Как бы ни терзал себя Коробов, все равно ему было неведомо, что его судьба была предрешена не его ошибками, а его успехом. Вывести армию из-под ураганного удара на тыловые позиции, занять, пусть не бог весть как укрепленные, рубежи — это успех. Как и то, что весь штаб армии не разбрелся по лесам и болотам, а был здесь, под рукой у начальства. Но уж лучше бы он еще выбредал по белорусским пущам, чем оказался под карающей рукой московского начальства. И уж, конечно, невдомек ему было, что зампредсовнаркома Мехлис включил его в расстрельный список только потому, что надо было наказать хоть одного командующего армией. Неважно какого — вышел бы первым Голубев или Кузнецов — поставили бы Голубева или Кузнецова, главное, чтобы был командарм, главное, чтобы подбор был солидным — от командующего фронтом до командующего армией! Можно было бы, конечно, и начальника штаба прихватить, но, во-первых, это уже не тот уровень, а во-вторых, надо кому-то и армией потом командовать.

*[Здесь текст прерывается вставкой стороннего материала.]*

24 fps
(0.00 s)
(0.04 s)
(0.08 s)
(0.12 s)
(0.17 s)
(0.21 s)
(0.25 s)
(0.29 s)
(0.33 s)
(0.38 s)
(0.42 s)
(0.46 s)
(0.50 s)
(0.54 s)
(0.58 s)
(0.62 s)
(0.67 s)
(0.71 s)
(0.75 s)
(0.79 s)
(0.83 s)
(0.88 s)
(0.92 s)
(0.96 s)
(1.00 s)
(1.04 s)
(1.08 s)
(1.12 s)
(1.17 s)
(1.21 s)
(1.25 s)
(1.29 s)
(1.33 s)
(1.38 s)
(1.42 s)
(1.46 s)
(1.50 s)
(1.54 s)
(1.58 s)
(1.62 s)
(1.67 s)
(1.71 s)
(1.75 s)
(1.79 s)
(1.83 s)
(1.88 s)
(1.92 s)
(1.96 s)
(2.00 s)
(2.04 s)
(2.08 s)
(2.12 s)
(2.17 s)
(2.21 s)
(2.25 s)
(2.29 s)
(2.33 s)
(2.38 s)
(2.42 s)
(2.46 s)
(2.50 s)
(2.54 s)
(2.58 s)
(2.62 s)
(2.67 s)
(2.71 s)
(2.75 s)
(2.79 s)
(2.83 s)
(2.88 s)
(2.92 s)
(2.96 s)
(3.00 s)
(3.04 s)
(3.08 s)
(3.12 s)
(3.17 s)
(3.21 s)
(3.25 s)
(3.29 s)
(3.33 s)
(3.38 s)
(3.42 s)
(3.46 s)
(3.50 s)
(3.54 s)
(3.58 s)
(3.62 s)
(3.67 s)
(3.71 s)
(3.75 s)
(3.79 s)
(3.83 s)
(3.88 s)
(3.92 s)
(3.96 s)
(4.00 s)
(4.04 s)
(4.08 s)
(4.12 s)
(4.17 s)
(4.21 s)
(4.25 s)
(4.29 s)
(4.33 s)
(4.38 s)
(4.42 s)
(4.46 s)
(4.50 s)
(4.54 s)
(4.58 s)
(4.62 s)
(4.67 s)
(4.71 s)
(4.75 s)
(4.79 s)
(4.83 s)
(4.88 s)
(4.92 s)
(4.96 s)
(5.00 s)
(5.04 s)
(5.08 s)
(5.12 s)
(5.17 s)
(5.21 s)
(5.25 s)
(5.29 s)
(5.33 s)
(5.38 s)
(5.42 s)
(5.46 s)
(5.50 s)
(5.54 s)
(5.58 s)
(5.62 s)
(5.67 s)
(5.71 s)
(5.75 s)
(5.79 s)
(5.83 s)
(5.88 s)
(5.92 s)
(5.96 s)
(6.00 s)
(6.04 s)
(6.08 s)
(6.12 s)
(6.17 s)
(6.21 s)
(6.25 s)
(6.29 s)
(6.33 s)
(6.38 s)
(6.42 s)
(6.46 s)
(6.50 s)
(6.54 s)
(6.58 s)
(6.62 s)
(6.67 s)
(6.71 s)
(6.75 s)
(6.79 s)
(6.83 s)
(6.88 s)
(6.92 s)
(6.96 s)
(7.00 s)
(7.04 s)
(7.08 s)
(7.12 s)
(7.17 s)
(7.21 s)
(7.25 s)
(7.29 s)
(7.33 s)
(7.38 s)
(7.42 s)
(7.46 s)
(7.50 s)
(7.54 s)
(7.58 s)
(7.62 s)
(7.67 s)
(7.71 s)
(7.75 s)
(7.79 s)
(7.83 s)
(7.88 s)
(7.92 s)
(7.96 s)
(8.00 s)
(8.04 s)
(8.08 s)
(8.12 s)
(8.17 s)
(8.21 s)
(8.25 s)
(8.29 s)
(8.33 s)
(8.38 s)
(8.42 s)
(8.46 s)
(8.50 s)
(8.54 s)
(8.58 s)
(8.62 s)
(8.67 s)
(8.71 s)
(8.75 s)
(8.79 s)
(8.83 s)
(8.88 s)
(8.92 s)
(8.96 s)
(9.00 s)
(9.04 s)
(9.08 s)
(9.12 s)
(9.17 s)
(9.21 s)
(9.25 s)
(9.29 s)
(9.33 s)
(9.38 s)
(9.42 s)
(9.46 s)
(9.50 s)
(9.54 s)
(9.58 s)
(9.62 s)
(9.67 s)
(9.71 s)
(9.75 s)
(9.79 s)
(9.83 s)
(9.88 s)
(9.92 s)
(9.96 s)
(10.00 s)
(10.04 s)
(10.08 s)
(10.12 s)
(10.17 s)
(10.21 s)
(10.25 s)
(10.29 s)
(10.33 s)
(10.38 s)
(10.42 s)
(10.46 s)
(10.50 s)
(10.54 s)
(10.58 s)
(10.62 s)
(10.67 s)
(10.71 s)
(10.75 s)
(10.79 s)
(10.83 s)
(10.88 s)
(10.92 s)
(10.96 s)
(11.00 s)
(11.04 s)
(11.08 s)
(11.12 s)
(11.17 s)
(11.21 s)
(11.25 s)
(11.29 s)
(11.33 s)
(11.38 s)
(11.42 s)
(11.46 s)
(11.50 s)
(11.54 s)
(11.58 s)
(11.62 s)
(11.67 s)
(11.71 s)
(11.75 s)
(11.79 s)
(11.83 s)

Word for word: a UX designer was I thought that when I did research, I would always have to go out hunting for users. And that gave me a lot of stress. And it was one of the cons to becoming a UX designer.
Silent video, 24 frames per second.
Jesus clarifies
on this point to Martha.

Поначалу Павлов спасал себя, топя всех остальных, в том числе и Коробова.
На вопрос следователя о причинах поражения войск Западного фронта Павлов перевел стрелку на командующего 4-й армией:
— На их участке — Коробова и Сандалова — совершила прорыв аж до самого Рогачева основная мехгруппа противника и в таких быстрых темпах только потому, что командование не выполнило моих приказов о заблаговременном выводе частей из Бреста.
Коробов, глядя в заплывшие от ударов глаза Павлова, твердо ответил:
— Приказ о выводе частей из Бреста никем не отдавался. Я лично такого приказа не видел!
Павлов отвел глаза в сторону, но стоял на своем:
— В июне месяце по моему приказу был направлен командир 28-го стрелкового корпуса Попов с заданием к 15 июня все войска вывести из Бреста в лагеря.
Коробов только развел руками:
— Я об этом не знал! — И добавил с горькой иронией: — Значит, Попова надо привлекать к уголовной ответственности за то, что он не выполнил приказа командующего.
Никто Попова под суд не отдал, ибо даже такому судилищу было понятно, что приказы подчиненным через голову их непосредственного начальства не отдаются. Да и само это заявление, по счастью, никто всерьез не принял.
Генерал Павлов лучше, чем кто бы то ни было, понимал маловиновность Коробова. Поняв, что его собственная песенка спета, он попытался сделать напоследок доброе дело: спасти Коробова. В своем последнем слове он сказал: «Удара трех механизированных дивизий Коробов выдержать не мог, так как у него не было реальных сил противостоять натиску вчетверо превосходящего противника, да еще на таком растянутом фронте». Но и это заявление судьи пропустили мимо ушей.